Sigarette, cappelli, sguardi di sguincio, penombra, parole che pesano. Riconoscibile l’iconografia proposta da László Nemes. Siamo nel giugno 1943. Jean Moulin, figura centrale della Resistenza francese e incaricato da De Gaulle di unificare le diverse forze clandestine sotto l’autorità della Francia libera, viene arrestato a Lione mentre tenta di consolidare l’unità dell’Armée secrète. Consegnato alla Gestapo e interrogato da Klaus Barbie, il “boia di Lione”, dovrà sostenere un duello estremo con il proprio carnefice, che metterà a repentaglio la sua vita e le sorti della Seconda guerra mondiale.

È un film di codici, Moulin. Scambiati in clandestinità tra i ribelli di Vichy. Usati nel galateo romantico e in quello di guerra. Esplicitamente citati da Nemes quelli della spy story classica, con le sue notti, i suoi impermeabili, le identità false, gli incontri segreti, le strade che non finiscono mai.

Mátyás Erdély, abituale collaboratore del regista ungherese, gli dà una grossa mano. L’immagine della storia, virata tra seppia, nero e giallo, è, nonostante il colore, quanto di più evocativo del vecchio noir bellico. Riferimento inevitabile Melville. L’armata degli eroi è il modello di ogni film sulla Resistenza francese.

Per le atmosfere ricorda anche Il treno di John Frankenheimer, che guarda caso torna nel finale di questo film. E quando s’alza la Marsigliese, l’orgoglio francese non può non andare a quel grande affresco corale sulla Liberazione che è Parigi brucia? di René Clément. Dall’arresto in poi, Moulin si trasforma ancora in un film sull’interrogatorio e lì si pesano altri modelli. Persino Schindler’s List (1993), per la costruzione del carnefice nazista, perché Amon Göth è il padre di tutti i sadici ufficiali del Reich.

È, dunque, un’operazione filologica che rivela accuratezza, eleganza, persino maestria. Comparti tecnici d’eccellenza, attori bravi (i duellanti Gilles Lellouche e Lars Eidinger su tutti), valori morali alti. Ma poi? Nemes non cerca catarsi facili, certo. Il suo Moulin è un uomo che non può vincere, se non mantenendo intatto, fino all’ultimo, il proprio silenzio.

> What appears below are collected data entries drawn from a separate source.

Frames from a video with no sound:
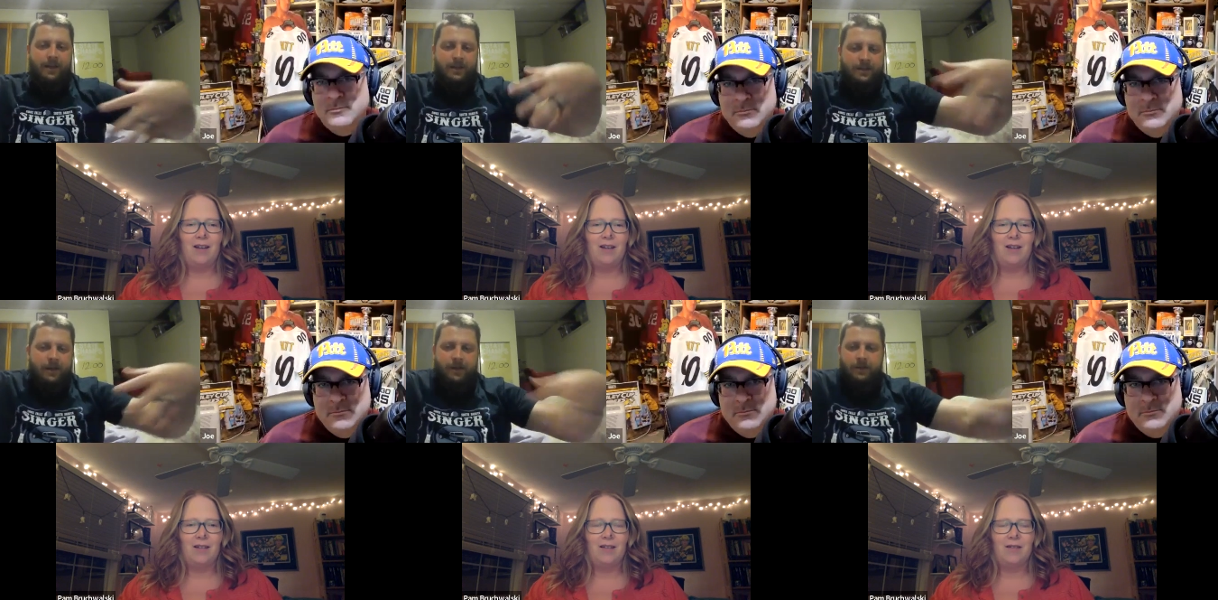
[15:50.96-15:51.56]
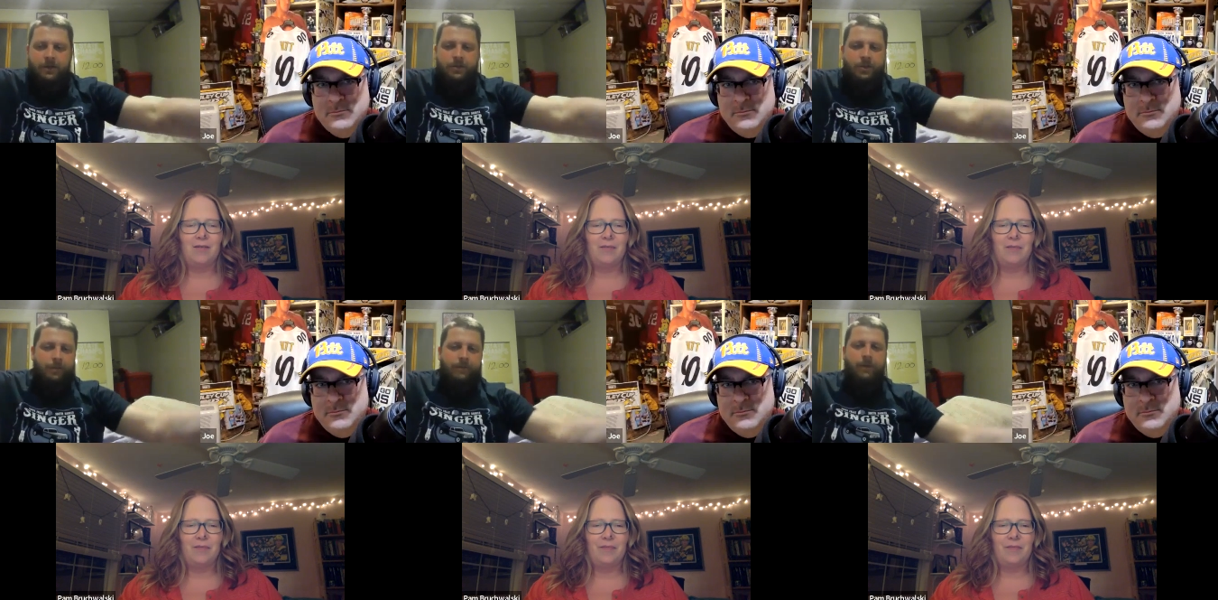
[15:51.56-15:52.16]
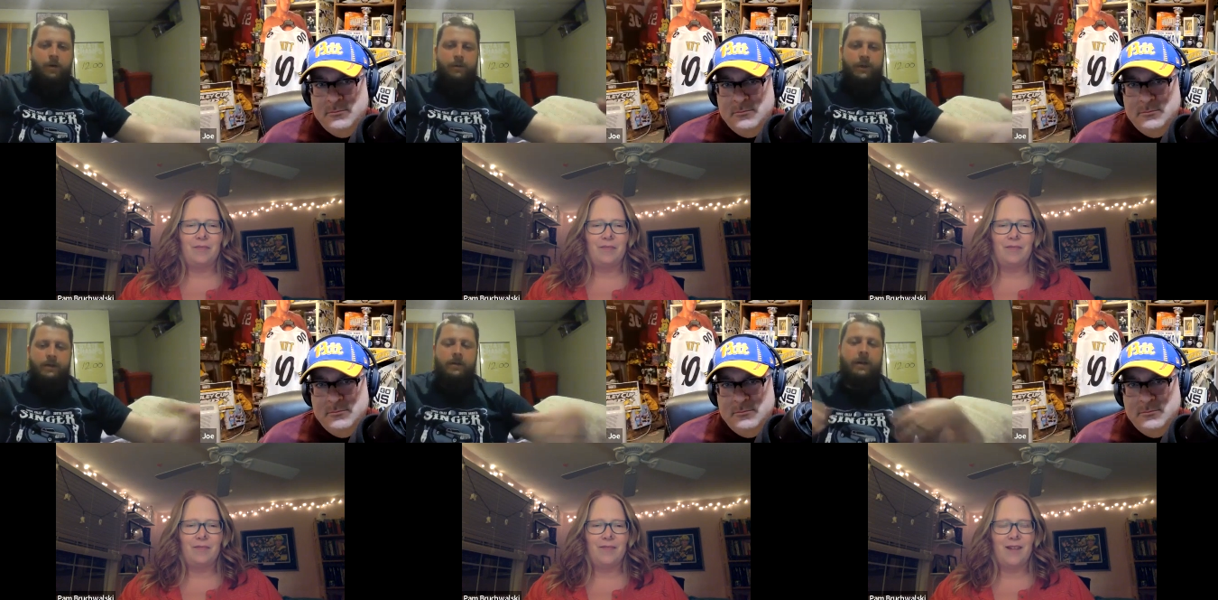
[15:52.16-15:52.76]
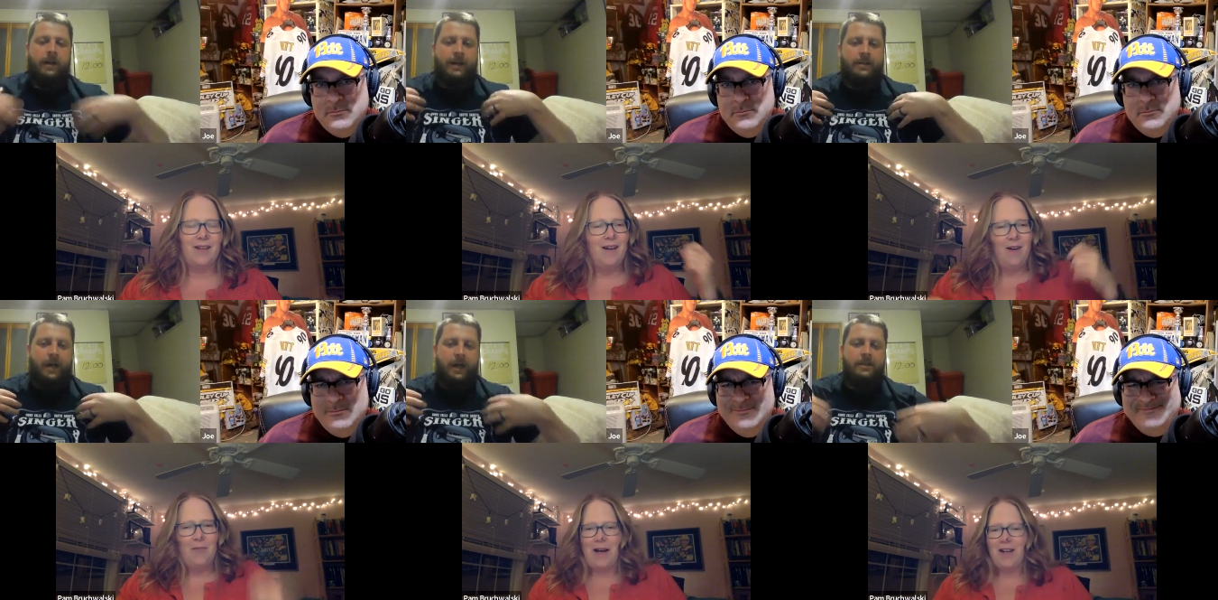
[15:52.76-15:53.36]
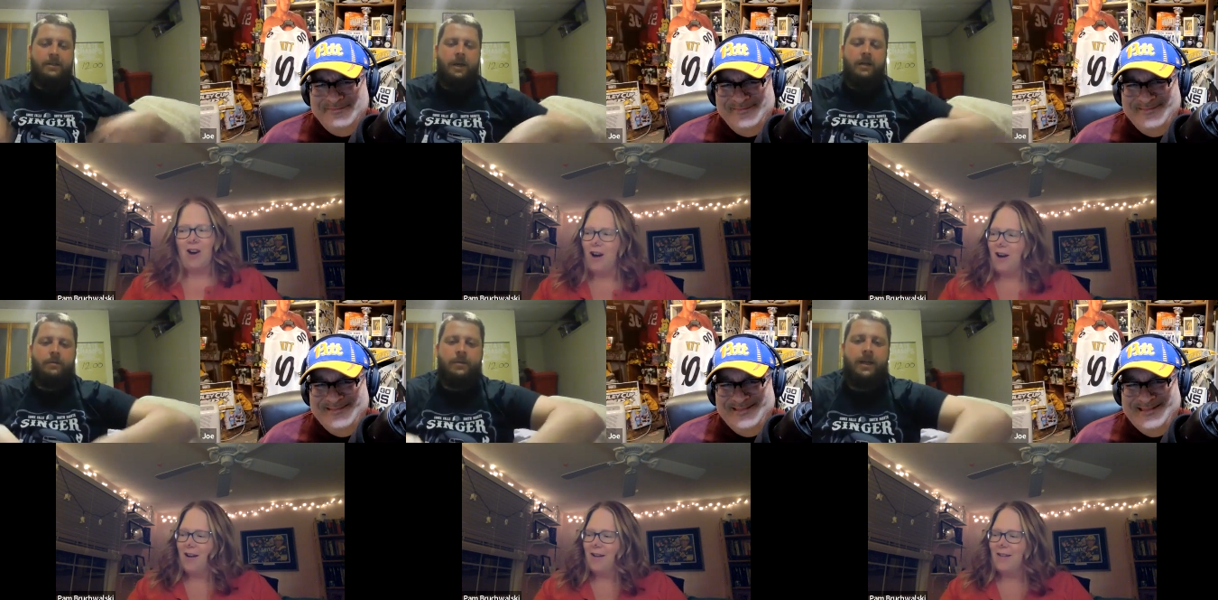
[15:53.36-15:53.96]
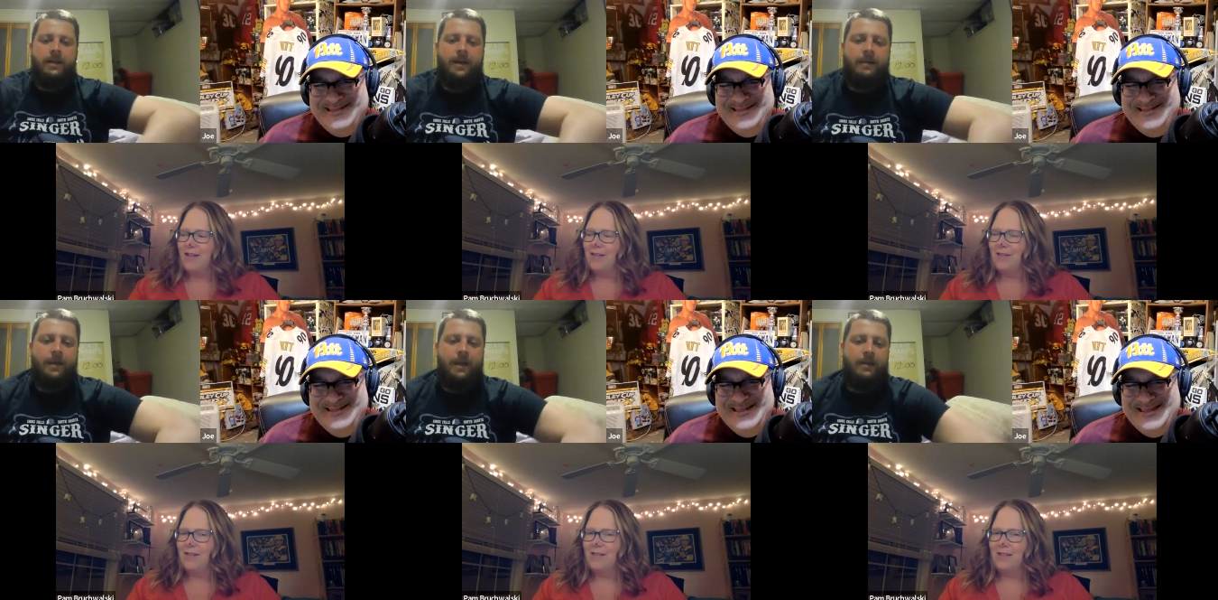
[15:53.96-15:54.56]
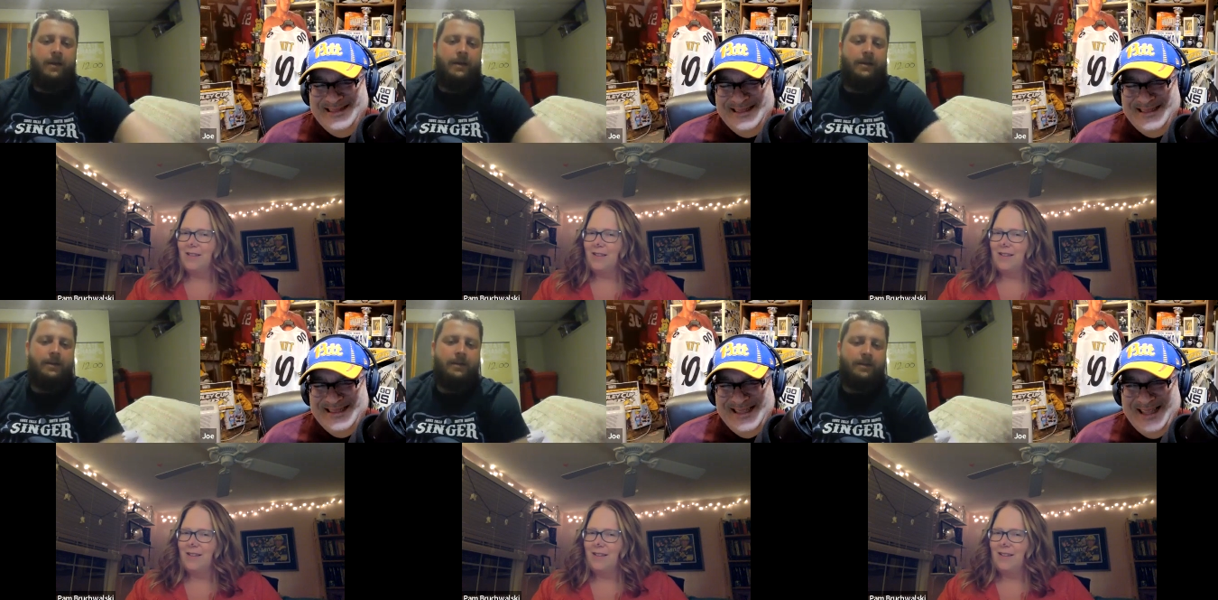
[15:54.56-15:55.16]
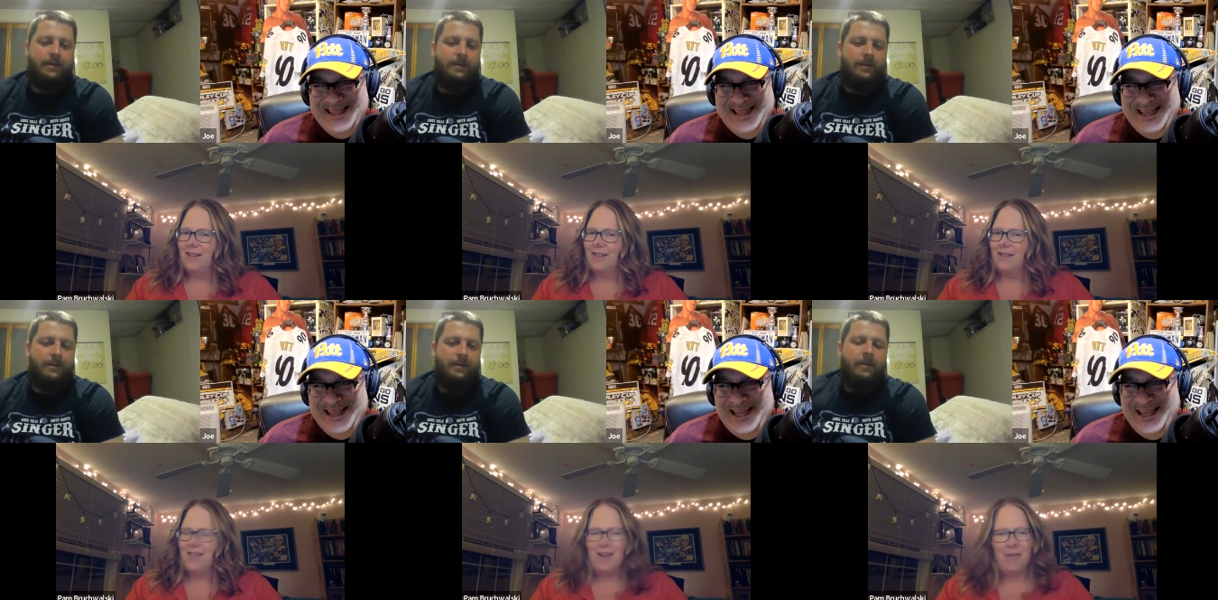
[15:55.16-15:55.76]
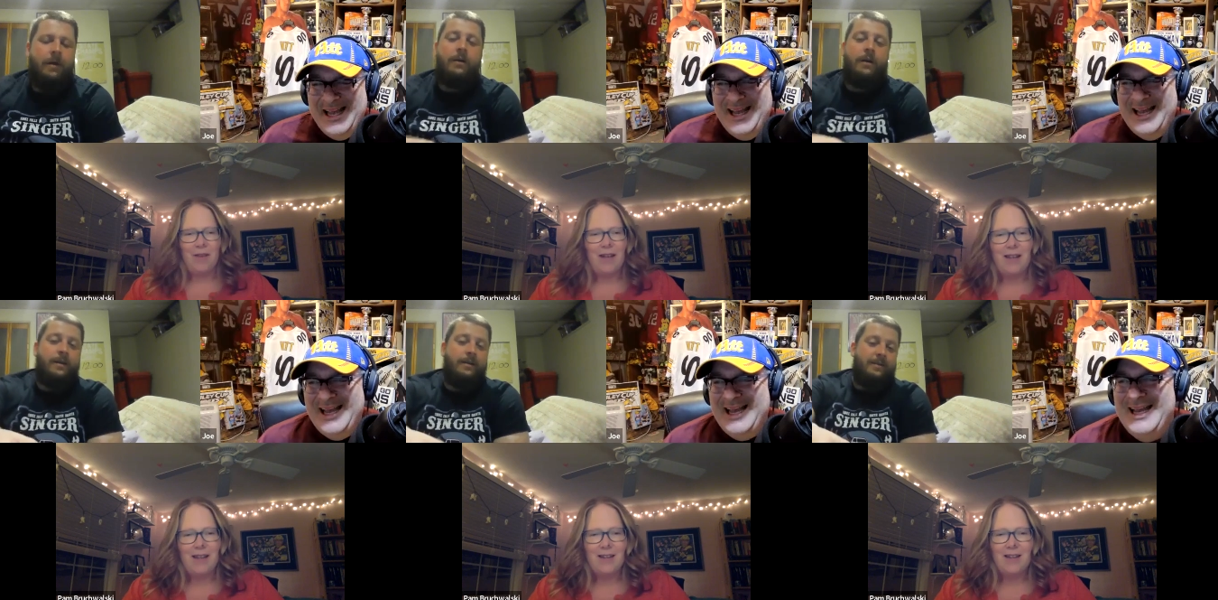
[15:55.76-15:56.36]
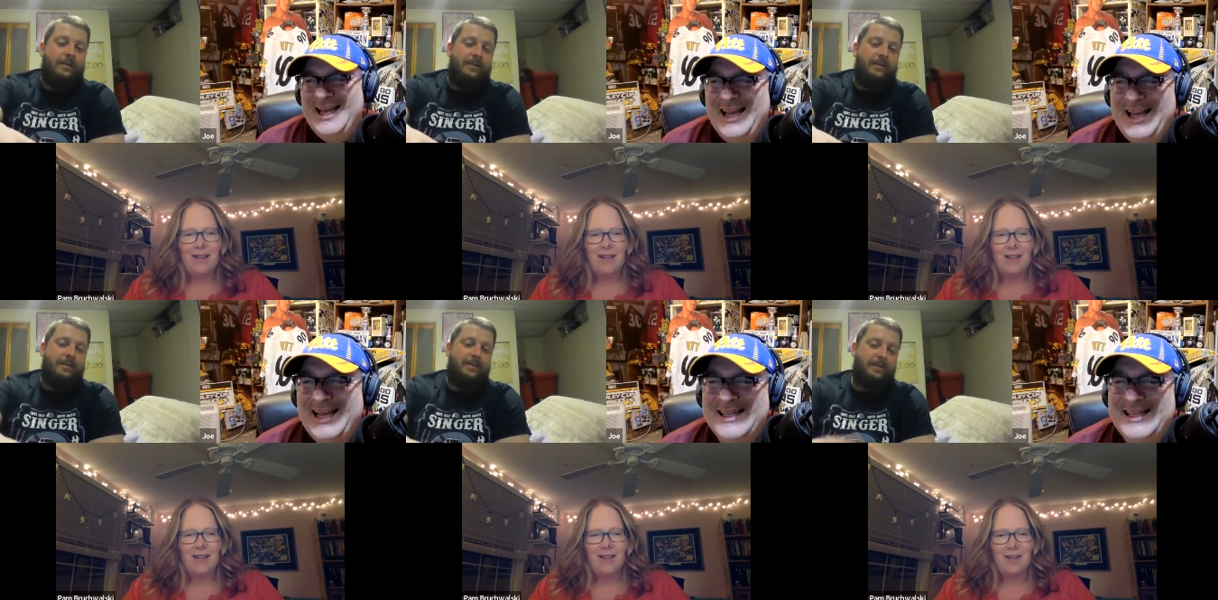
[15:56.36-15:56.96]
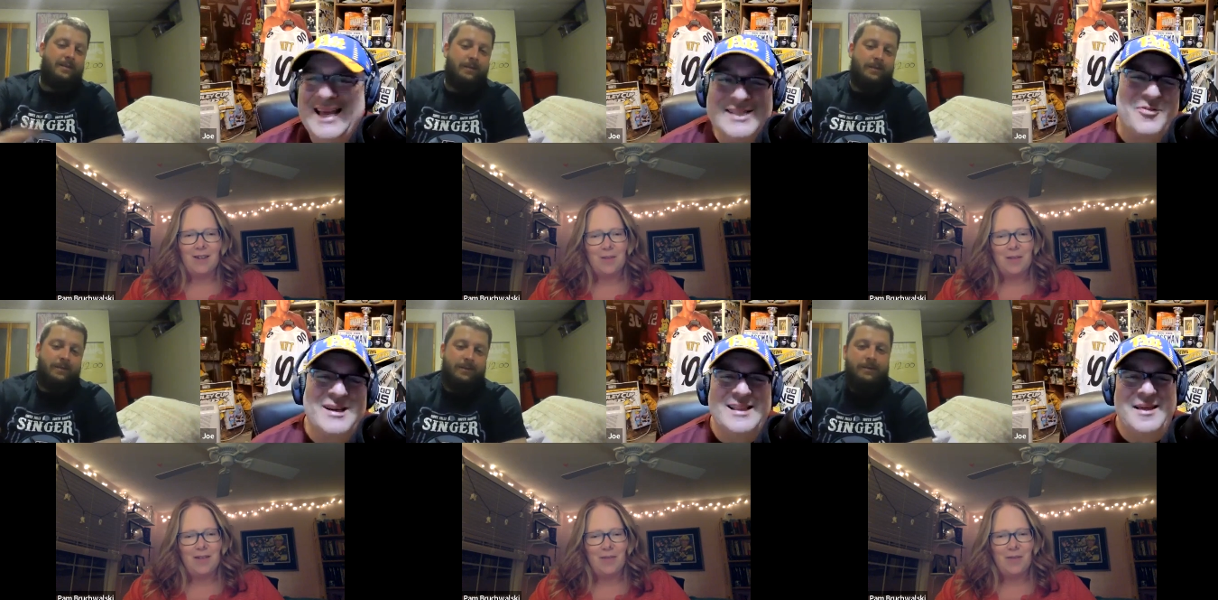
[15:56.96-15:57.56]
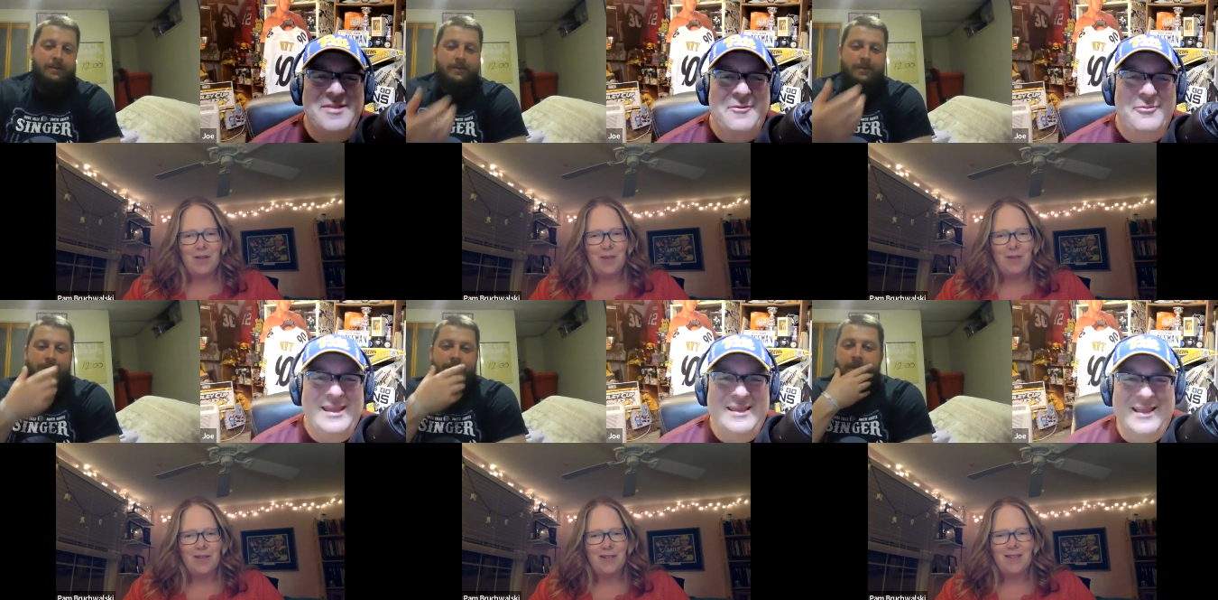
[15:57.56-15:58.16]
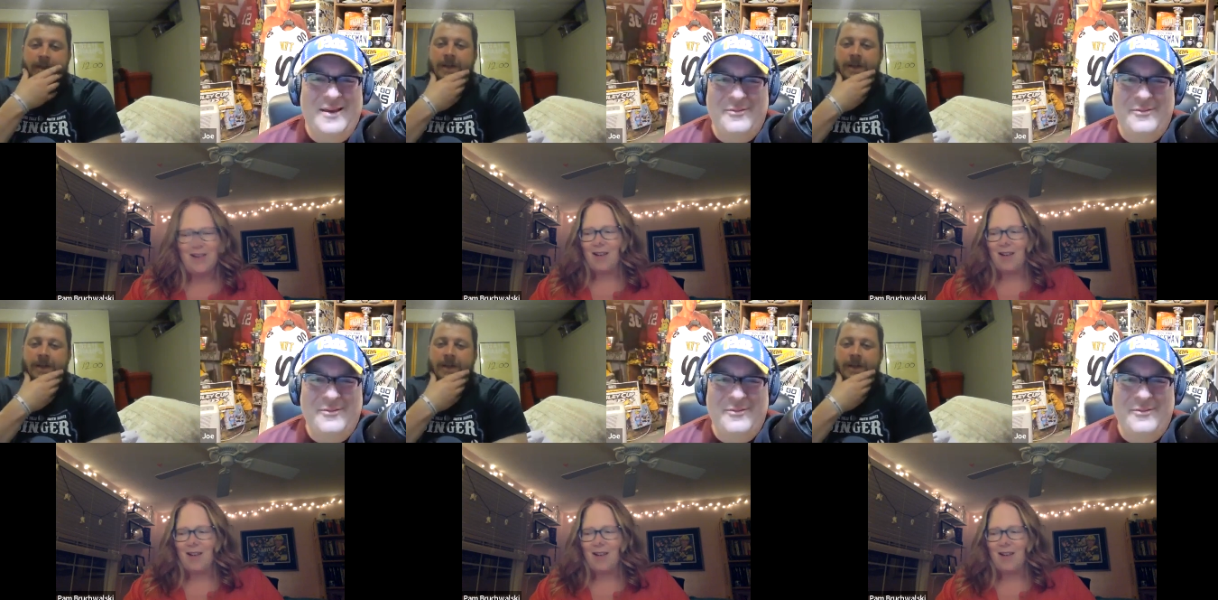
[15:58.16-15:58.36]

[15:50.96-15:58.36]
Speaker 1: like he's like germophobic. Like I don't take that way. Isn't that funny? All right,
Speaker 2: and it's funny that we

È ancora la Storia europea come spazio di pressione estrema sui corpi e sulle coscienze a interessare Nemes. Ma dal regista de Il figlio di Saul, dove l’orrore dei campi di sterminio veniva filtrato attraverso un dispositivo di messa in scena radicale, era lecito attendersi di più. Sceglie invece una via più classica, sorprendentemente convenzionale, portando progressivamente il film su una tensione insistita e apertamente teatrale. Lo fa peraltro con pigrizia di scrittura - troppo schematico il duello eroe/villain per appassionare davvero – e comodo parossismo di rappresentazione, rifugiandosi nella macerazione dei corpi più per mancanza di altre idee che per necessità poetica. La riprova è che il film, nella seconda parte, ripropone alcune scene di violenza gratuite e poco credibili nell’ottica del racconto, come quella del balletto a cui Moulin e l’amica contessa sono costretti dall’ufficiale della Gestapo.

Si capisce d’altro canto la preoccupazione di Nemes di non cadere nel discorso patriottico, nella retorica, ma così finisce per non traghettare il film da nessuna parte. O almeno verso alcuna meta realmente soddisfacente.

Il suo limite principale però resta il pregresso: è quella potenza formale che Il figlio di Saul ci aveva regalato e che da allora non riusciamo più a ritrovare nel lavoro di Nemes. Che continua a fare film anche impeccabili e ben recitati, ma troppo lineari e illustrativi. Senza contare che scelte di sceneggiatura come quella di chiudere il film nella prigione in cui Moulin dovrà fronteggiare la sua nemesi non sono innocenti, lasciando fuori troppe cose che avrebbero meritato altro approfondimento. La questione del tradimento, ad esempio, qui appena accennata; e, più in generale, al mondo esterno relegato sullo sfondo. Il risultato è che della Resistenza non abbiamo che un ritratto sfocato, preferendo il film il martirio del singolo.